Looking forward, the microbiome stands as both a risk factor and therapeutic ally in PC, a duality that, if effectively decoded, may revolutionize prevention, early diagnosis, and individualized therapy in this highly lethal malignancy (20, 166). Harnessing multi-omic profiling to disentangle the complex host-microbiome-tumor crosstalk offers a promising avenue to identify mechanistic drivers and actionable biomarkers. Integrative analyses combining metagenomics, transcriptomics, metabolomics, and immunomics have already revealed microbial fingerprints with diagnostic and therapeutic relevance (21, 132). Prospective, longitudinal clinical trials are urgently needed to evaluate the efficacy and safety of microbiome-informed diagnostics and therapeutics in PC (111). In this context, enthusiasm for urine-based and serum-based biomarker panels must be tempered by evidence that diagnostic performance often attenuates in pre-diagnostic, screening-like settings compared with retrospective case–control cohorts, and that analytical variability across platforms can substantially affect sensitivity and specificity. Harmonized pre-analytical protocols, external quality assessment schemes, and regulatory-grade validation (including multi-center, multi-ethnic cohorts) will be required before microbiome-derived or microbiome-reflective biomarkers can be responsibly incorporated into PDAC surveillance algorithms for high-risk populations (75, 172).

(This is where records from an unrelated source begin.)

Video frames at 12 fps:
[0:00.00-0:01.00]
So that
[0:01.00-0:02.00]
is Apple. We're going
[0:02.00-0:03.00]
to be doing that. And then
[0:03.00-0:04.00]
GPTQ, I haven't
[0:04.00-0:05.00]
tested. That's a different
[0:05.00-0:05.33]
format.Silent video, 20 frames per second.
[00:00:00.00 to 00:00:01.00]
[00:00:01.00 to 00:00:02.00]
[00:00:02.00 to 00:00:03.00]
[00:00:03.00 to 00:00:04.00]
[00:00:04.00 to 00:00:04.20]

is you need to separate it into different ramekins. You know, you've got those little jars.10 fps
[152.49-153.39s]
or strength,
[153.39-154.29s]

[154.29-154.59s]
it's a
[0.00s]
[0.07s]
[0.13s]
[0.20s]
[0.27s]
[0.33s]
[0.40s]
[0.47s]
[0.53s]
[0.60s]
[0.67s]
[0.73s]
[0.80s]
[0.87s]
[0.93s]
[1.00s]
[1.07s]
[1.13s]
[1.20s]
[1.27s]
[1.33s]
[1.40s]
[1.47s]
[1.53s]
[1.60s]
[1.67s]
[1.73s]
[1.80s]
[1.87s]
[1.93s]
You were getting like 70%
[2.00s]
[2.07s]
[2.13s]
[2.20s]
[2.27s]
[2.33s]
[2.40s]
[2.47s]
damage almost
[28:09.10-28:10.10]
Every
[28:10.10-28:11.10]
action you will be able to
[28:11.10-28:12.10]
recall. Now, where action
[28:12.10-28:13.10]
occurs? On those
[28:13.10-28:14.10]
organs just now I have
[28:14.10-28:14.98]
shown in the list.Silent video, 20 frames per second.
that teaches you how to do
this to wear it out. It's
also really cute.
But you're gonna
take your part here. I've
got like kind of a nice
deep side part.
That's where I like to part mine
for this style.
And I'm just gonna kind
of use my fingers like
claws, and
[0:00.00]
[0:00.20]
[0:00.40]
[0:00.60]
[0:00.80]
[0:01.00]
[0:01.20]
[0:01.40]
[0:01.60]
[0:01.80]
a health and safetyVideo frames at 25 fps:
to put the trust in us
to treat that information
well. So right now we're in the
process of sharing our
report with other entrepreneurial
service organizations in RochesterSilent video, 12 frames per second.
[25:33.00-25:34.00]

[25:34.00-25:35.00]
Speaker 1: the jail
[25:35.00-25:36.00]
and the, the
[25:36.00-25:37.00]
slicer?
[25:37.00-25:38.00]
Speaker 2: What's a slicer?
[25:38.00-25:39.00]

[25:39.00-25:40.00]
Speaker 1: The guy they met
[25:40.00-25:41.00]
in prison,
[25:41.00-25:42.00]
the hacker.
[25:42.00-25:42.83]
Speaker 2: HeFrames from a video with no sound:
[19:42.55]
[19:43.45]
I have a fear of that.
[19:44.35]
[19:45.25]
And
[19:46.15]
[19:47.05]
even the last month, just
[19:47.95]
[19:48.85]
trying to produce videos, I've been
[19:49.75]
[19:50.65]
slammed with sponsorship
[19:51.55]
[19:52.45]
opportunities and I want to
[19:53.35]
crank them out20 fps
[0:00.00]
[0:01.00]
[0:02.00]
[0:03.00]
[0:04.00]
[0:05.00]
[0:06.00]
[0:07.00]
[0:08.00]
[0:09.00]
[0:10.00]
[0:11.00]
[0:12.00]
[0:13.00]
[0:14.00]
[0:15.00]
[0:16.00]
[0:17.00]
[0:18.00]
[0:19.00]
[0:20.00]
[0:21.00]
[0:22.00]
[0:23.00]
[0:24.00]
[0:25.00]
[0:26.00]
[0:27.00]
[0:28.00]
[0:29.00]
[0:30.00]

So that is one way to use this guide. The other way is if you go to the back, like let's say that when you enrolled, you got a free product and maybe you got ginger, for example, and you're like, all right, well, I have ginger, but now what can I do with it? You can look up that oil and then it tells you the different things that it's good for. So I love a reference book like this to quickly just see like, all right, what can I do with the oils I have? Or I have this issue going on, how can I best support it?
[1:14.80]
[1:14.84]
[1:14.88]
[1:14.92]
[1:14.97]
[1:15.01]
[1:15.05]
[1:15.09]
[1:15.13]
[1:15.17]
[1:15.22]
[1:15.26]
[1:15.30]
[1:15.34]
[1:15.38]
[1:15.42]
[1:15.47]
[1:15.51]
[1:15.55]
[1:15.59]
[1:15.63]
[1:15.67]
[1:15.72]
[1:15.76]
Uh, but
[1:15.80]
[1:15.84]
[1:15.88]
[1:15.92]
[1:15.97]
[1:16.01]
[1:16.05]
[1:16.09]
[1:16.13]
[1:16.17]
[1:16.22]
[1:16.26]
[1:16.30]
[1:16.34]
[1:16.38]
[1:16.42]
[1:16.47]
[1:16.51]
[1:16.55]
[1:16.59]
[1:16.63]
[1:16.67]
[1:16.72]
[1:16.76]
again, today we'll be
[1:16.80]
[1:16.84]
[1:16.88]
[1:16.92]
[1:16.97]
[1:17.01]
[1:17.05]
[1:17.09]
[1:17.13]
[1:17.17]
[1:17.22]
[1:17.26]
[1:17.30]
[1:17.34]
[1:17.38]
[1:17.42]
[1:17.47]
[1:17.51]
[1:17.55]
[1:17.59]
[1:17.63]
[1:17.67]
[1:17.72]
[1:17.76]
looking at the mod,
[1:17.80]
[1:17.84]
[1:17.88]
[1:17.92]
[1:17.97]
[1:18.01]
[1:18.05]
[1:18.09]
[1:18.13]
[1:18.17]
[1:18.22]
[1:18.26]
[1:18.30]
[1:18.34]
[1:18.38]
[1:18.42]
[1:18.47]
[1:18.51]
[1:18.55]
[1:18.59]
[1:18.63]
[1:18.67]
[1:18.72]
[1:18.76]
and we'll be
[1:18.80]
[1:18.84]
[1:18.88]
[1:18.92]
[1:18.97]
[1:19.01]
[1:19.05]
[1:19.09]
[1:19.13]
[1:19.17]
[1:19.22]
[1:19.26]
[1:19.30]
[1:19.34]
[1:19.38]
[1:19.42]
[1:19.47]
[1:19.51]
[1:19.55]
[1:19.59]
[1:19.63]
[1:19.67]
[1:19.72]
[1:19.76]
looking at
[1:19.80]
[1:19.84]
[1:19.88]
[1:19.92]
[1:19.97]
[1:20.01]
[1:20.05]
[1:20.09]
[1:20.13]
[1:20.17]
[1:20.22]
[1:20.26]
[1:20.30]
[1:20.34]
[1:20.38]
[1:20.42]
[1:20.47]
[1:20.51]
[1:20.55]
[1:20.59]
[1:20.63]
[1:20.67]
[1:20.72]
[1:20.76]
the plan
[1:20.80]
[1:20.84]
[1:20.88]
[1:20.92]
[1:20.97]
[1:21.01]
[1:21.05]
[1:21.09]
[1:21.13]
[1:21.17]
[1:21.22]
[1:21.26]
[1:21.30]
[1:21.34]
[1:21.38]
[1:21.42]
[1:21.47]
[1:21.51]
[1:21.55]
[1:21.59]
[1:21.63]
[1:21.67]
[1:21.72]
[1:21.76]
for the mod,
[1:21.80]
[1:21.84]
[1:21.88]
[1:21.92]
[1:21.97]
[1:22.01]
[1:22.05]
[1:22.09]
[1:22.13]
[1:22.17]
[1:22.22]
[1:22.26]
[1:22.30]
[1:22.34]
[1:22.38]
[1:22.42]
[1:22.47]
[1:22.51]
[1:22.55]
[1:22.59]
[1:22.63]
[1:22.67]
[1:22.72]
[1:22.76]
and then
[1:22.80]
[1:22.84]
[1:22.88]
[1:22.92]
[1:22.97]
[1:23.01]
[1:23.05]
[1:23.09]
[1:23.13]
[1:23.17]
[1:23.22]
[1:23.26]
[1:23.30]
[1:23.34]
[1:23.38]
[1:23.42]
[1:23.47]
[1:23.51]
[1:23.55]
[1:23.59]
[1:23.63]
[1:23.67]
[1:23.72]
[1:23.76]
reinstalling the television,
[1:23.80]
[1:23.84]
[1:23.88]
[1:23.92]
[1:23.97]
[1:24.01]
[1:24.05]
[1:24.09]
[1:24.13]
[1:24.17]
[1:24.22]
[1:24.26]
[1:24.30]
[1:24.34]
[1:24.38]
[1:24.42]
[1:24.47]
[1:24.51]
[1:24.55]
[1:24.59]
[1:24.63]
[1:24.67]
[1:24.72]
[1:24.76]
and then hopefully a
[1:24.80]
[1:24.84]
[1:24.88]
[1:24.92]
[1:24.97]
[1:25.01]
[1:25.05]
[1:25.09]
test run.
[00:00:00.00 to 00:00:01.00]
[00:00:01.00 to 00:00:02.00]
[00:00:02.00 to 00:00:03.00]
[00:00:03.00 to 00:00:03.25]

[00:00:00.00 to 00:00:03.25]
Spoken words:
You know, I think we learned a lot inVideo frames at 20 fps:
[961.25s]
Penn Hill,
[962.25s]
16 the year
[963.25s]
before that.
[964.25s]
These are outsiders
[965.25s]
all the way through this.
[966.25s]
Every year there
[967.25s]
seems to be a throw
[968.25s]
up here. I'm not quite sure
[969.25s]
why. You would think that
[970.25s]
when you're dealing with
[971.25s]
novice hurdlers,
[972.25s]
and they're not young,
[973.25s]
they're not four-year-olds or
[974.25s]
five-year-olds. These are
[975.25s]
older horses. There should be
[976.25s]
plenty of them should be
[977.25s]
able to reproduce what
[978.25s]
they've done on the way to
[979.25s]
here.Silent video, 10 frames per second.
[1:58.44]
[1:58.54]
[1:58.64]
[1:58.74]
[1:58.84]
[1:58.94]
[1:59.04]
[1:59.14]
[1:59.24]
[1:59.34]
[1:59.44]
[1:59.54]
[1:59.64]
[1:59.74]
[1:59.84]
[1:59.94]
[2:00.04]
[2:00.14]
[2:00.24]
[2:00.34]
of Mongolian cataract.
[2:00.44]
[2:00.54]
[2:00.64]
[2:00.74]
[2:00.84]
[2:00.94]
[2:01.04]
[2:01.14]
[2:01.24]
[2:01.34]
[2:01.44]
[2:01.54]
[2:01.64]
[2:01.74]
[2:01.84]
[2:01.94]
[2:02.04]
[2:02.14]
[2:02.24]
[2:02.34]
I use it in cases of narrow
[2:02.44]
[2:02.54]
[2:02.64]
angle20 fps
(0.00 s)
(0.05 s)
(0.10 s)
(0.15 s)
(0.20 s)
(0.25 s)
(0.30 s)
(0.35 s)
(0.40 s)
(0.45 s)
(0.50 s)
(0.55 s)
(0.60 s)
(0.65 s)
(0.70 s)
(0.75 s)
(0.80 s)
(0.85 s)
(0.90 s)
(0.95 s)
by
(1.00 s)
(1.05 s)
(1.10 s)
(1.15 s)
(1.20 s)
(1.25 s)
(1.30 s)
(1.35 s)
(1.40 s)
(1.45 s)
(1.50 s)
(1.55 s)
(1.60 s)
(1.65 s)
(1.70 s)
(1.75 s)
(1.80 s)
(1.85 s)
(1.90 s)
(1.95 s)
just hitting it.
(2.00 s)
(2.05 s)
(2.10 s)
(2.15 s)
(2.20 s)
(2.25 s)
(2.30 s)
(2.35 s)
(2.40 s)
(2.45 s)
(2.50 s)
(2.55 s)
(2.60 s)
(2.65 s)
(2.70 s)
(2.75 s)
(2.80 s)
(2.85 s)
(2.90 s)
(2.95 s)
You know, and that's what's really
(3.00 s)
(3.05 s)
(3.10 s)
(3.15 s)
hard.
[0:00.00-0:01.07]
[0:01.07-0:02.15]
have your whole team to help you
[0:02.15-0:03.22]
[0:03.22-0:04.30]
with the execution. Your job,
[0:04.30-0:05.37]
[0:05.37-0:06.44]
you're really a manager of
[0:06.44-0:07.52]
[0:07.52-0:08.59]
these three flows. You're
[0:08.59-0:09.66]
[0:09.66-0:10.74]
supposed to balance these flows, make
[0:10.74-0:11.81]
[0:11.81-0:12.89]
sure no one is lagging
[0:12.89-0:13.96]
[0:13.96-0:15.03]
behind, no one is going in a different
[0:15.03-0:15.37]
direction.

The coming decade may well redefine PC management through the lens of microbial ecology. Integrative microbiome profiling will likely transform microbial ecosystems into actionable determinants of therapeutic precision, bridging the gap between microbial biology and individualized cancer management, and positioning microbiome modulation as a cornerstone of next-generation PC prevention and treatment (37, 167, 168). Key priorities will include (i) establishing international PDAC microbiome consortia with shared biobanking and harmonized sequencing pipelines; (ii) embedding microbiome endpoints into interventional trials of chemotherapy, radiotherapy, and immunotherapy; (iii) rationally designing microbiome-targeted interventions (live biotherapeutics, diet-based strategies, narrow-spectrum antibiotics, engineered phages, or FMT) with clear mechanistic hypotheses; and (iv) ensuring that data and analytical tools remain openly accessible to accelerate replication, meta-analysis, and translation. If these goals are met, the microbiome may transition from a descriptive biomarker of PDAC to a controllable axis of disease modification and therapeutic optimization.